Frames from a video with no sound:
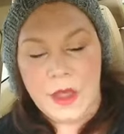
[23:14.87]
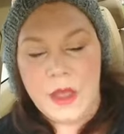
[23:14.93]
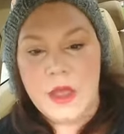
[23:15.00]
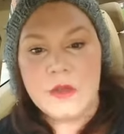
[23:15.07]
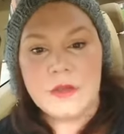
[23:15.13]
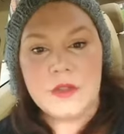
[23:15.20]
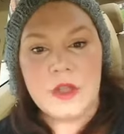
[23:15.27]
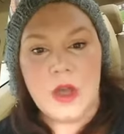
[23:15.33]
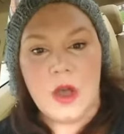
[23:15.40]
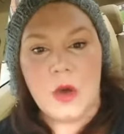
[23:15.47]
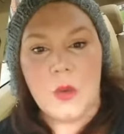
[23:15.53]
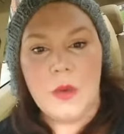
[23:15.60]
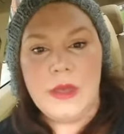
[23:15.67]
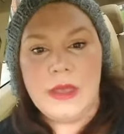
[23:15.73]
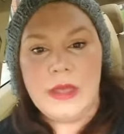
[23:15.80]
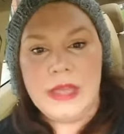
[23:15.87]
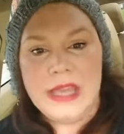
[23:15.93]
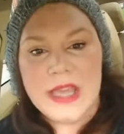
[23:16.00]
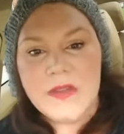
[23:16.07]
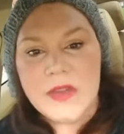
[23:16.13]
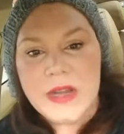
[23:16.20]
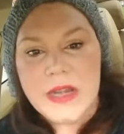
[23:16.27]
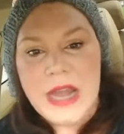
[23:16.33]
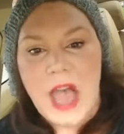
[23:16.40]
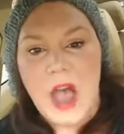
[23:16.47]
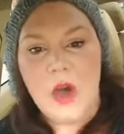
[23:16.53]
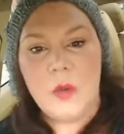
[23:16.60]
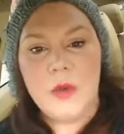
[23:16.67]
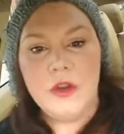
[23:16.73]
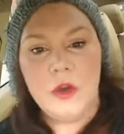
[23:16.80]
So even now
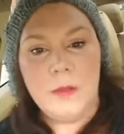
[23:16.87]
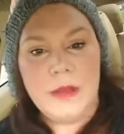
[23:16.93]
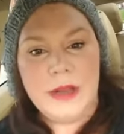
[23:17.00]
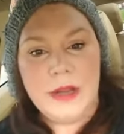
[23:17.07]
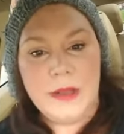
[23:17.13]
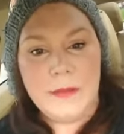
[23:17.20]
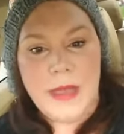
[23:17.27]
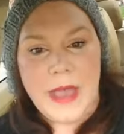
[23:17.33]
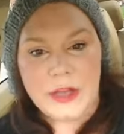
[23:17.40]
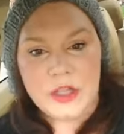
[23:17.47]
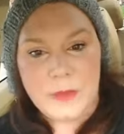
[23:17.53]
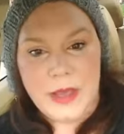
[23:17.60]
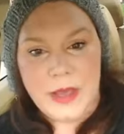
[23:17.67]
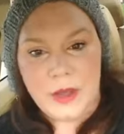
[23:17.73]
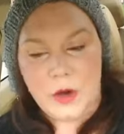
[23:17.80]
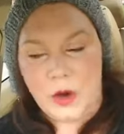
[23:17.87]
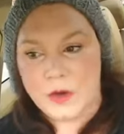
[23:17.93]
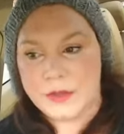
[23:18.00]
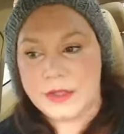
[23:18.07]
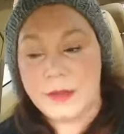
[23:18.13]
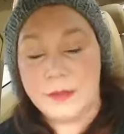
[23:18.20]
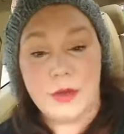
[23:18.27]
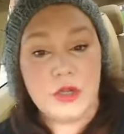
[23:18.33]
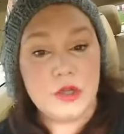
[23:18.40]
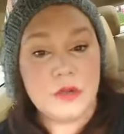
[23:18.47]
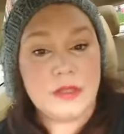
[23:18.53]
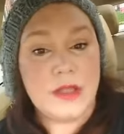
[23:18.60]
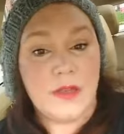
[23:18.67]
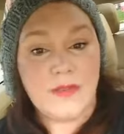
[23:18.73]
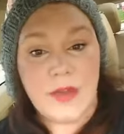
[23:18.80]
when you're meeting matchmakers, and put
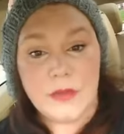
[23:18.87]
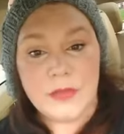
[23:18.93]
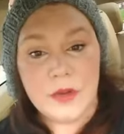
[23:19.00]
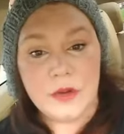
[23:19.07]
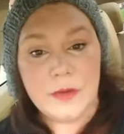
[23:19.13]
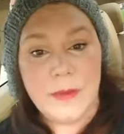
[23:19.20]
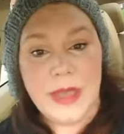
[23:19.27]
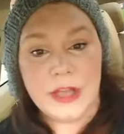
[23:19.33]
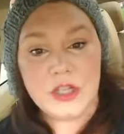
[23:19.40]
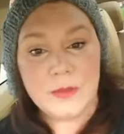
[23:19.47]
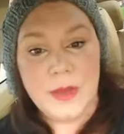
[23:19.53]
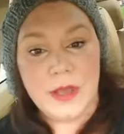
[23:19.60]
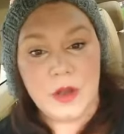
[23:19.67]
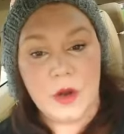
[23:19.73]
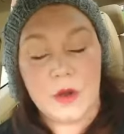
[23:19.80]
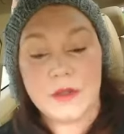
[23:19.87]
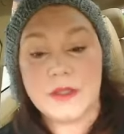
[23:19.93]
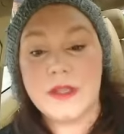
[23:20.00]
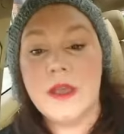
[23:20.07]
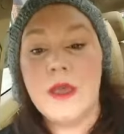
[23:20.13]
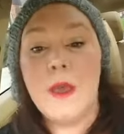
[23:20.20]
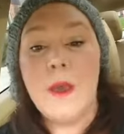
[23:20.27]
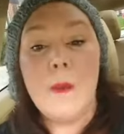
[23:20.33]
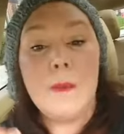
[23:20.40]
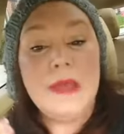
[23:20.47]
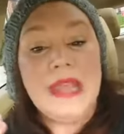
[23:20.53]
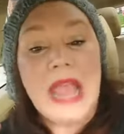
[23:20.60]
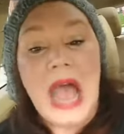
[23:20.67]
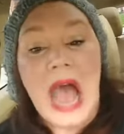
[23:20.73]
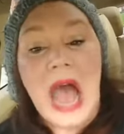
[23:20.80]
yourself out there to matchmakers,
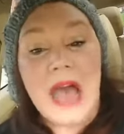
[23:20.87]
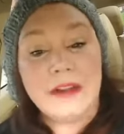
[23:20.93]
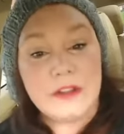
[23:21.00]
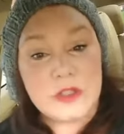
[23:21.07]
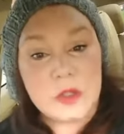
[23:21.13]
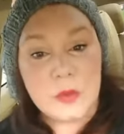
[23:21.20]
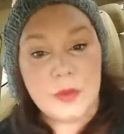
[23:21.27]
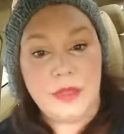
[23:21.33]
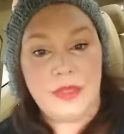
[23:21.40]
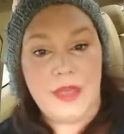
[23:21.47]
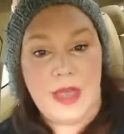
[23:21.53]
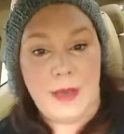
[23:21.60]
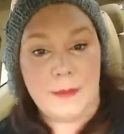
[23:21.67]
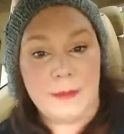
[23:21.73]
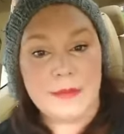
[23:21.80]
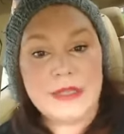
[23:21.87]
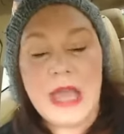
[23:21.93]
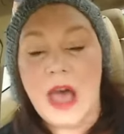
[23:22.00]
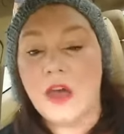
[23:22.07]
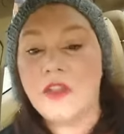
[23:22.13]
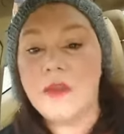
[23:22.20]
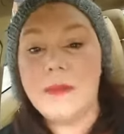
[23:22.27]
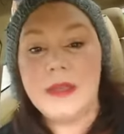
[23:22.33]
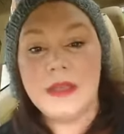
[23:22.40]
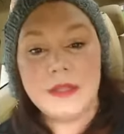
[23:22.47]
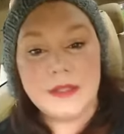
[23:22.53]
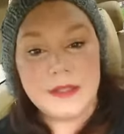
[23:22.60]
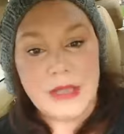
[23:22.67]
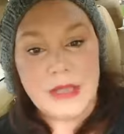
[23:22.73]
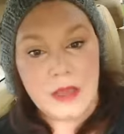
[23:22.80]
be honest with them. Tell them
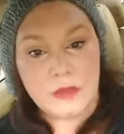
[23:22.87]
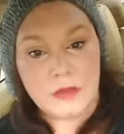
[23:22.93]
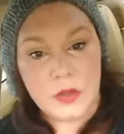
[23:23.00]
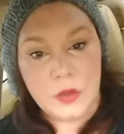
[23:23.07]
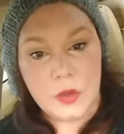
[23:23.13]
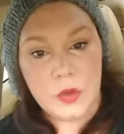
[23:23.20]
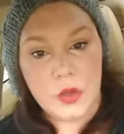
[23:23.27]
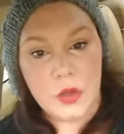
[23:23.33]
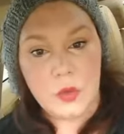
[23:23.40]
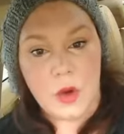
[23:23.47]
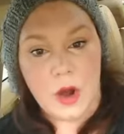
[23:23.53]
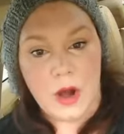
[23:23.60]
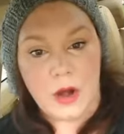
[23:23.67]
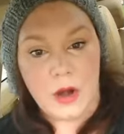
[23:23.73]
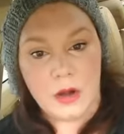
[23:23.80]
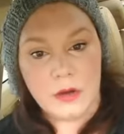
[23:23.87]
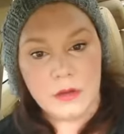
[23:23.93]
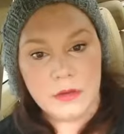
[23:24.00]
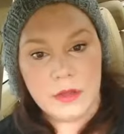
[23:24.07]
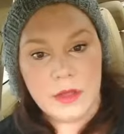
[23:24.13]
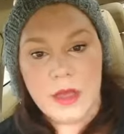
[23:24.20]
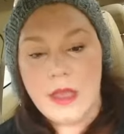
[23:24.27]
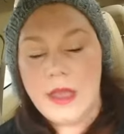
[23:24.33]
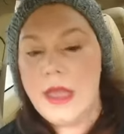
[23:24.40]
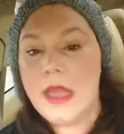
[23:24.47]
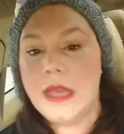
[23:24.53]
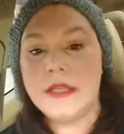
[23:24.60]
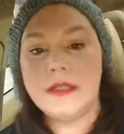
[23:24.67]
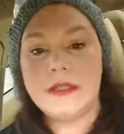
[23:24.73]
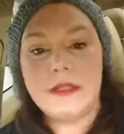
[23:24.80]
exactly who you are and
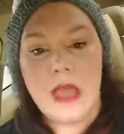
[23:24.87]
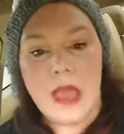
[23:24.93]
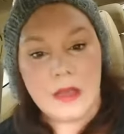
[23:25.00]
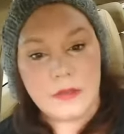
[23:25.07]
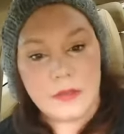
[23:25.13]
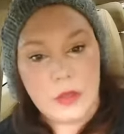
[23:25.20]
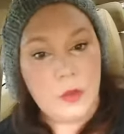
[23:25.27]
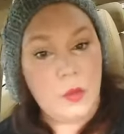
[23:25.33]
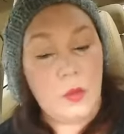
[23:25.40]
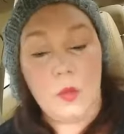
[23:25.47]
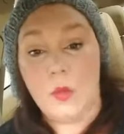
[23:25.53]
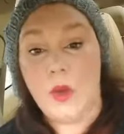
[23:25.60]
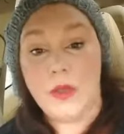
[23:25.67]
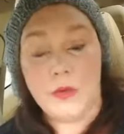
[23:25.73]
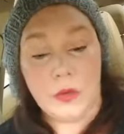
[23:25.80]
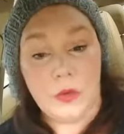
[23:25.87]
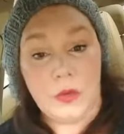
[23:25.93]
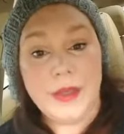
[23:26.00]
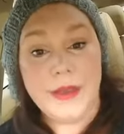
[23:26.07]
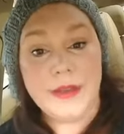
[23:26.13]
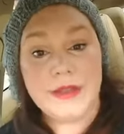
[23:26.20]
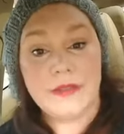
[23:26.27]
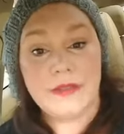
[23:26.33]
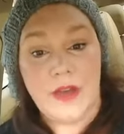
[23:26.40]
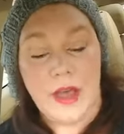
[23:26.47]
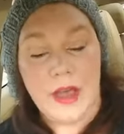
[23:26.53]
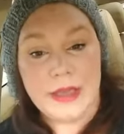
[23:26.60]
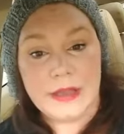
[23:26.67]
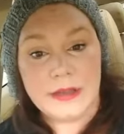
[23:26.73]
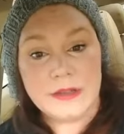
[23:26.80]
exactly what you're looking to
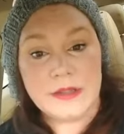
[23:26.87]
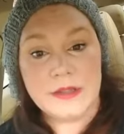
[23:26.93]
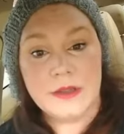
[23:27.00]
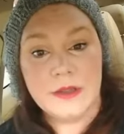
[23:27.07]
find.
---+---
→ **Your instructions**
Quote each line of the listing exactly, but leave the pictures out.

→ **The answer**
Frames from a video with no sound:
[23:14.87]
[23:14.93]
[23:15.00]
[23:15.07]
[23:15.13]
[23:15.20]
[23:15.27]
[23:15.33]
[23:15.40]
[23:15.47]
[23:15.53]
[23:15.60]
[23:15.67]
[23:15.73]
[23:15.80]
[23:15.87]
[23:15.93]
[23:16.00]
[23:16.07]
[23:16.13]
[23:16.20]
[23:16.27]
[23:16.33]
[23:16.40]
[23:16.47]
[23:16.53]
[23:16.60]
[23:16.67]
[23:16.73]
[23:16.80]
So even now
[23:16.87]
[23:16.93]
[23:17.00]
[23:17.07]
[23:17.13]
[23:17.20]
[23:17.27]
[23:17.33]
[23:17.40]
[23:17.47]
[23:17.53]
[23:17.60]
[23:17.67]
[23:17.73]
[23:17.80]
[23:17.87]
[23:17.93]
[23:18.00]
[23:18.07]
[23:18.13]
[23:18.20]
[23:18.27]
[23:18.33]
[23:18.40]
[23:18.47]
[23:18.53]
[23:18.60]
[23:18.67]
[23:18.73]
[23:18.80]
when you're meeting matchmakers, and put
[23:18.87]
[23:18.93]
[23:19.00]
[23:19.07]
[23:19.13]
[23:19.20]
[23:19.27]
[23:19.33]
[23:19.40]
[23:19.47]
[23:19.53]
[23:19.60]
[23:19.67]
[23:19.73]
[23:19.80]
[23:19.87]
[23:19.93]
[23:20.00]
[23:20.07]
[23:20.13]
[23:20.20]
[23:20.27]
[23:20.33]
[23:20.40]
[23:20.47]
[23:20.53]
[23:20.60]
[23:20.67]
[23:20.73]
[23:20.80]
yourself out there to matchmakers,
[23:20.87]
[23:20.93]
[23:21.00]
[23:21.07]
[23:21.13]
[23:21.20]
[23:21.27]
[23:21.33]
[23:21.40]
[23:21.47]
[23:21.53]
[23:21.60]
[23:21.67]
[23:21.73]
[23:21.80]
[23:21.87]
[23:21.93]
[23:22.00]
[23:22.07]
[23:22.13]
[23:22.20]
[23:22.27]
[23:22.33]
[23:22.40]
[23:22.47]
[23:22.53]
[23:22.60]
[23:22.67]
[23:22.73]
[23:22.80]
be honest with them. Tell them
[23:22.87]
[23:22.93]
[23:23.00]
[23:23.07]
[23:23.13]
[23:23.20]
[23:23.27]
[23:23.33]
[23:23.40]
[23:23.47]
[23:23.53]
[23:23.60]
[23:23.67]
[23:23.73]
[23:23.80]
[23:23.87]
[23:23.93]
[23:24.00]
[23:24.07]
[23:24.13]
[23:24.20]
[23:24.27]
[23:24.33]
[23:24.40]
[23:24.47]
[23:24.53]
[23:24.60]
[23:24.67]
[23:24.73]
[23:24.80]
exactly who you are and
[23:24.87]
[23:24.93]
[23:25.00]
[23:25.07]
[23:25.13]
[23:25.20]
[23:25.27]
[23:25.33]
[23:25.40]
[23:25.47]
[23:25.53]
[23:25.60]
[23:25.67]
[23:25.73]
[23:25.80]
[23:25.87]
[23:25.93]
[23:26.00]
[23:26.07]
[23:26.13]
[23:26.20]
[23:26.27]
[23:26.33]
[23:26.40]
[23:26.47]
[23:26.53]
[23:26.60]
[23:26.67]
[23:26.73]
[23:26.80]
exactly what you're looking to
[23:26.87]
[23:26.93]
[23:27.00]
[23:27.07]
find.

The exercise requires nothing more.